Ex-presidente elogia ministro do STF enquanto relações suspeitas com banqueiro preso ganham repercussão nacional.
Michel Temer saiu em defesa pública do ministro Alexandre de Moraes numa semana em que o magistrado enfrenta questionamentos sérios sobre seus vínculos com Daniel Vorcaro, dono do Banco Master preso por fraudes financeiras.
O ex-presidente falou durante o Fórum Pensa Brasil, evento promovido pelo canal BandNews TV nesta terça-feira, 17.
A declaração mais emblemática foi direta e sem rodeios.
"Se não fosse ele no passado recente, nós talvez não tivéssemos eleições no país", afirmou Temer, acrescentando que Moraes demonstrou "uma coragem jurídica e até pessoal extraordinárias" ao longo dos episódios que marcaram o fim do governo Bolsonaro.

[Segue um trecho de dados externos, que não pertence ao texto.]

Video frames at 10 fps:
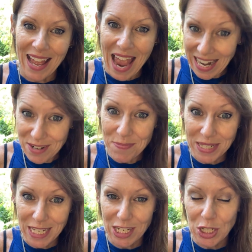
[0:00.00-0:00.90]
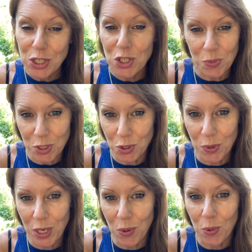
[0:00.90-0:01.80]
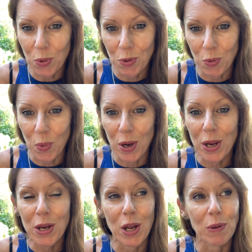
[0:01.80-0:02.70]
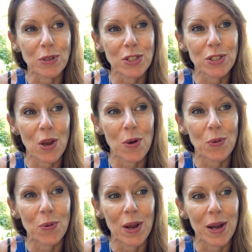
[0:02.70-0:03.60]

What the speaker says: adamant to be doing all the work. I was so,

A defesa tem peso simbólico: foi o próprio Temer quem indicou Alexandre de Moraes ao Supremo Tribunal Federal, em 6 de fevereiro de 2017. A vaga havia sido aberta pela morte do ministro Teori Zavascki em um acidente aéreo.
"Eu o nomeei e confesso, não me arrependo", declarou o ex-presidente ao ser questionado sobre as críticas crescentes ao comportamento do ministro.
O problema é que o momento escolhido para o elogio não poderia ser mais delicado para Moraes.
Segundo reportagem da colunista Malu Gaspar, do jornal O Globo, mensagens encontradas no celular de Vorcaro foram direcionadas a um interlocutor identificado como o próprio ministro do STF. Moraes negou qualquer contato, mas não ofereceu nenhuma explicação sobre a natureza da conversa ocorrida no dia da prisão do banqueiro.
O Estadão confirmou com fontes ligadas à investigação que os dois de fato conversaram naquela data. Segundo o presidente da CPI do INSS, senador Carlos Viana, uma das mensagens enviadas por Vorcaro perguntava se o interlocutor havia conseguido "bloquear" algo, e o destinatário era um telefone funcional do STF.
O caso ganhou uma dimensão adicional com a revelação sobre o escritório de advocacia de Viviane Barci de Moraes, esposa do ministro.
O contrato firmado com o Banco Master previa atuação junto ao Banco Central, à Receita Federal e ao Congresso Nacional. A remuneração estabelecida era de R$ 3,6 milhões por mês ao longo de três anos, o que poderia representar um total de R$ 129 milhões.
A coincidência entre o contrato da esposa e a área de regulação financeira em que o Master enfrentava dificuldades institucionais não passou despercebida.
Temer tentou contextualizar as críticas a Moraes defendendo que a liberdade de expressão, invocada por quem ataca o ministro, já estaria garantida pelo fato de a imprensa poder criticar o Supremo abertamente. "Quando se fala que a liberdade de expressão tem que ser plena, tanto é plena que a imprensa critica muitas vezes o que o Supremo faz", disse o ex-presidente.
O argumento é válido em tese, mas não responde às questões concretas sobre os vínculos entre o ministro e o banqueiro investigado.
A postura de Temer também revela uma coerência política do MDB nos últimos anos. O partido tem se posicionado como fiador do campo democrático contra o bolsonarismo, e a defesa de Moraes faz parte desse projeto.
O problema é que a defesa incondicional de um ministro em meio a indícios tão graves pode custar caro em credibilidade.
O STF construiu, ao longo dos últimos anos, um papel central na contenção das ameaças ao regime democrático brasileiro. Moraes foi um dos protagonistas desse processo, conduzindo investigações sobre a trama golpista de 8 de janeiro e o inquérito das fake news.
Esse histórico real não elimina, porém, a necessidade de transparência sobre os contratos da família e os contatos com investigados.
A defesa de Temer chega num momento em que o próprio Moraes precisaria falar com mais clareza. O silêncio do ministro sobre os detalhes da conversa com Vorcaro alimenta especulações que um esclarecimento direto poderia desfazer.
Blindar quem detém autoridade não é necessariamente o mesmo que defender a democracia. Às vezes, são coisas inteiramente distintas.